On Mon, Mar 20, 2017 at 08:09:34AM +0800, Haozhong Zhang wrote:
> This is v2 RFC patch series to add vNVDIMM support to HVM domains.
> v1 can be found at 
> https://lists.xenproject.org/archives/html/xen-devel/2016-10/msg00424.html.
> 
> No label and no _DSM except function 0 "query implemented functions"
> is supported by this version, but they will be added by future patches.
> 
> The corresponding Qemu patch series is sent in another thread
> "[RFC QEMU PATCH v2 00/10] Implement vNVDIMM for Xen HVM guest".
> 
> All patch series can be found at
>   Xen:  https://github.com/hzzhan9/xen.git nvdimm-rfc-v2
>   Qemu: https://github.com/hzzhan9/qemu.git xen-nvdimm-rfc-v2
> 

Hey!

Thank you for posting this. A quick question.
> Changes in v2
> ==============
> 
> - One of the primary changes in v2 is dropping the linux kernel
>   patches, which were used to reserve on host pmem for placing its
>   frametable and M2P table. In v2, we add a management tool xen-ndctl
>   which is used in Dom0 to notify Xen hypervisor of which storage can
>   be used to manage the host pmem.
> 
>   For example,
>   1.   xen-ndctl setup 0x240000 0x380000 0x380000 0x3c0000
>     tells Xen hypervisor to use host pmem pages at MFN 0x380000 ~
>     0x3c0000 to manage host pmem pages at MFN 0x240000 ~ 0x380000.
>     I.e. the former is used to place the frame table and M2P table of
>     both ranges of pmem pages.
> 
>   2.   xen-ndctl setup 0x240000 0x380000
>     tells Xen hypervisor to use the regular RAM to manage the host
>     pmem pages at MFN 0x240000 ~ 0x380000. I.e the regular RMA is used
>     to place the frame table and M2P table.

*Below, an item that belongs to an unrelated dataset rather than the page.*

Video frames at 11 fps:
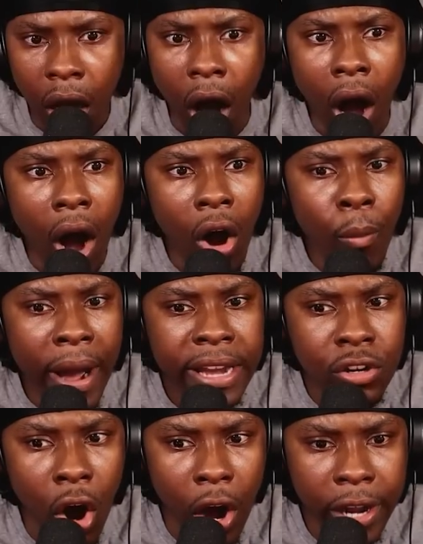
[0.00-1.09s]
Oh my
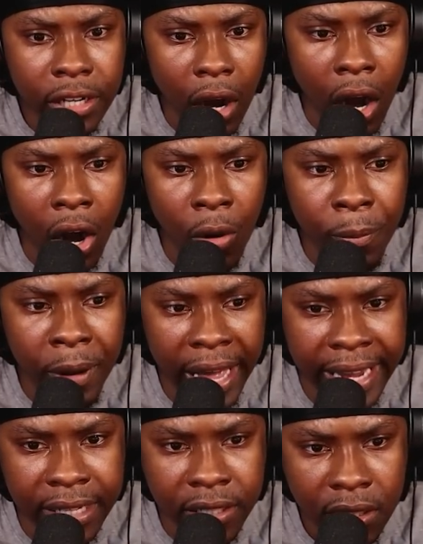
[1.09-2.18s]
god. Oh, played.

How were you thinking to 'glue' this to the libvirt (xl) way of setting
up NVDIMM? Could you explain (even in broad ways) how that would be
done? I see the 'vnvdimms' but somehow would have thought the
libxl would parse the /proc/iomem (or perhaps call ndctl to
obtain this ?)

> 
> - Another primary change in v2 is dropping the support to map files on
>   the host pmem to HVM domains as virtual NVDIMMs, as I cannot find a
>   stable to fix the fiemap of host files. Instead, we can rely on the
>   ability added in Linux kernel v4.9 that enables creating multiple
>   pmem namespaces on a single nvdimm interleave set.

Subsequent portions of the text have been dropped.